L’après-midi, articulée autour de quatre communications qu’ont enrichies les réactions et les questions de l’assistance, a offert aux participants une plongée dans les archives: Sébastien Annen et Julie Doyon, doctorants en histoire moderne, ont présenté leurs recherches. Le premier a exposé son cheminement dans les archives judiciaires, en particulier les archives judiciaires criminelles de la Grande Chancellerie (séries V1 648 à 663) et celles du Conseil privé du roi (série V6), rendu possible grâce aux minutes (V6 779 à 1154) et aux registres des plumitifs qui synthétisent les affaires entre 1739 et 1787 (V6 1159 et 1160). Il a déployé le champ des acquis et des hypothèses relatives à l’erreur judiciaire et plus spécifiquement au fonctionnement du bureau des cassations et questionné l’impact voltairien des affaires Calas, Sirven, ou La Barre qui semblent avoir donné une forme de publicité aux voies de recours prévues par la loi. La seconde doctorante a évoqué à son tour les pratiques judiciaires à l’époque des Lumières sous l’angle de l’arbitraire et en prenant pour support le parricide. Son exploration des archives du Parlement de Paris (AN, la série X en particulier, et Archives de la préfecture de police) fait émerger une justice entre clémence et sévérité, fruit d’une politique de terreur équilibrée (marquée par un durcissement répressif à la suite de l’attentat de Damiens). Une autre image de la justice se dessine: l’institution a conscience de la nécessité de la certitude probatoire (on constate corollairement une importance grandissante de la médecine légale) et s’avère ainsi plus exigeante que certains penseurs ont pu la décrire, quoiqu’elle soit toujours impénétrable, malgré la médiatisation des affaires les plus sévèrement punies qui contribue à biaiser le regard porté a posteriori.

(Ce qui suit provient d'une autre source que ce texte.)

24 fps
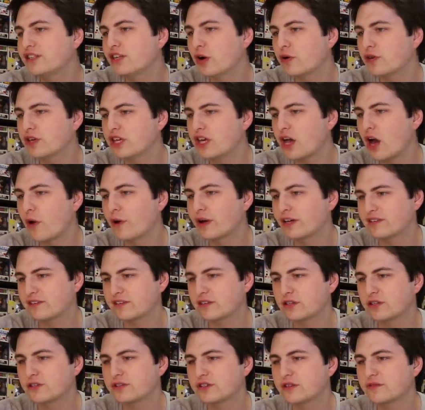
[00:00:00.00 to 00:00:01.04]
Tokyo
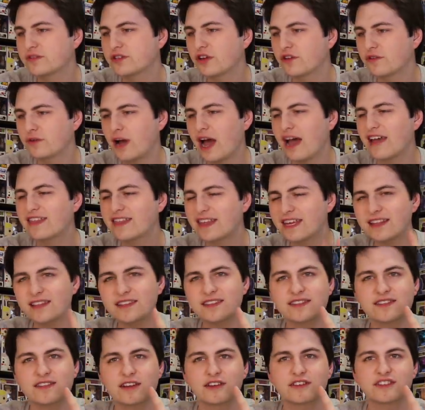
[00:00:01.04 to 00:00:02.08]
exclusive. So I think
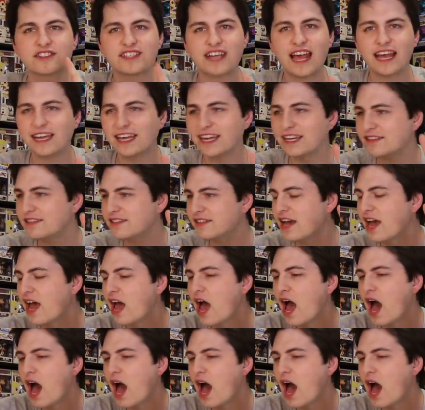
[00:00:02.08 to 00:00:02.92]
this is our second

Les archives de la justice ont laissé place à celles de la propriété foncière avec Andrew Brown et Pierre Leufflen qui ont livré aux auditeurs un aperçu de leur enquête à la recherche de la maison parisienne de Voltaire et d’Emilie Du Châtelet. Ils ont dispensé de nombreux conseils méthodologiques en évoquant la série S (où se trouvent les documents relatifs aux saisies religieuses), le service de la topographie parisienne, les ressources du Minutier Central et les utiles registres (microfilmés) des études.

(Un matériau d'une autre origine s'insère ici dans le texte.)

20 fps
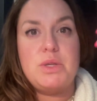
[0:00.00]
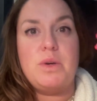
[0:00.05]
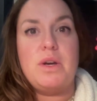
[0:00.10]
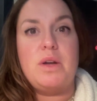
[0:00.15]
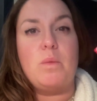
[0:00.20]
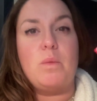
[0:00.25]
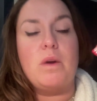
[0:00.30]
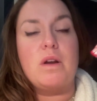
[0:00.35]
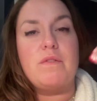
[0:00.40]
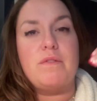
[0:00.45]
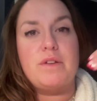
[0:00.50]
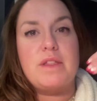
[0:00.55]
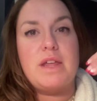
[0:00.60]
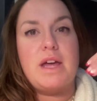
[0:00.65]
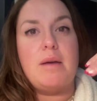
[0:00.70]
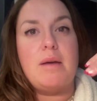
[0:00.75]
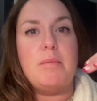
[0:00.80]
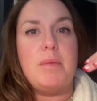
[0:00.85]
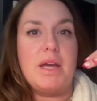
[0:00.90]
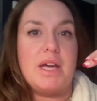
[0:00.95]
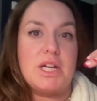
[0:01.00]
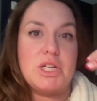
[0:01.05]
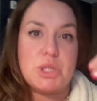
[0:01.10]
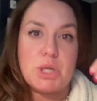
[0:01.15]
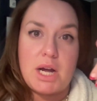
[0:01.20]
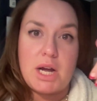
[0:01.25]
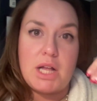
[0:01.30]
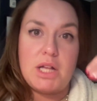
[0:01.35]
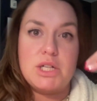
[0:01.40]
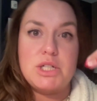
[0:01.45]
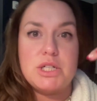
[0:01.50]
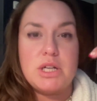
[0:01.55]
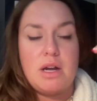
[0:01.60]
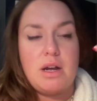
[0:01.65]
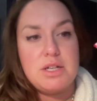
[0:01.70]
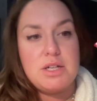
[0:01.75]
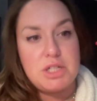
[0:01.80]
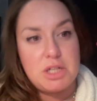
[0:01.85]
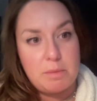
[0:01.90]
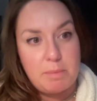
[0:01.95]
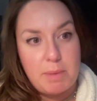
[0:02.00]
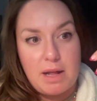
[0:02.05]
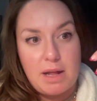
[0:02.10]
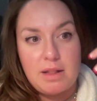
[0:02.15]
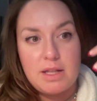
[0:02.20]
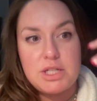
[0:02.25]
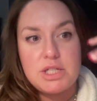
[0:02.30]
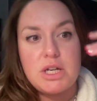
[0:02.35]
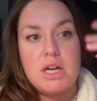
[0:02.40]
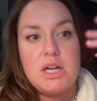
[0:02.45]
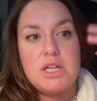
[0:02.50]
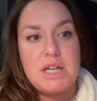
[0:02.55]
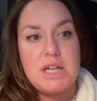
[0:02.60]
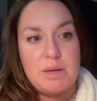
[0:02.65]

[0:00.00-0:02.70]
You can work for them like a trial judge, an appellate judge.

Dominique Varry a quant à lui rappelé la nécessité de fonder les recherches sur les sources primaires, qu’elles prennent la forme d’archives au sens strict, ou d’ouvrages spécifiques. Dispensant des rudiments de bibliographie matérielle à partir d’exemples précis, il a montré combien chaque livre est unique, portant à lui seul toute une histoire, la grande histoire du livre, des auteurs à leurs libraires (officiels ou contrefacteurs) et à leurs lecteurs, particuliers ou d’institution. Ont été mentionnées plusieurs références bibliographiques et bases de données (comme celles de «Fleuron», «Maguelone» ou «Moriâne», auxquelles les chercheurs ne doivent pas hésiter à contribuer) pour guider les jeunes chercheurs dans cette voie complexe et méconnue.

Le XVIIIe siècle a été à l’honneur jusqu’au soir puisque certains participants ont eu le plaisir d’assister au récital baroque, donné par l’association «Jeunes talents», dans le cadre exceptionnel de la chambre du Prince de l’hôtel de Soubise.

Cette journée, rendue possible grâce aux personnels des Archives (qu’ils en soient encore vivement remerciés), a été tout à la fois conviviale et d’une grande richesse scientifique; elle a favorisé de stimulants échanges entre les générations dans un esprit de partage et d’ouverture. C’est en toute franchise qu’ont pu intervenir les jeunes chercheurs réunis par une même curiosité intellectuelle. Il a été convenu qu’une quatrième journée serait organisée l’an prochain, peut-être sur le thème de la bibliographie matérielle.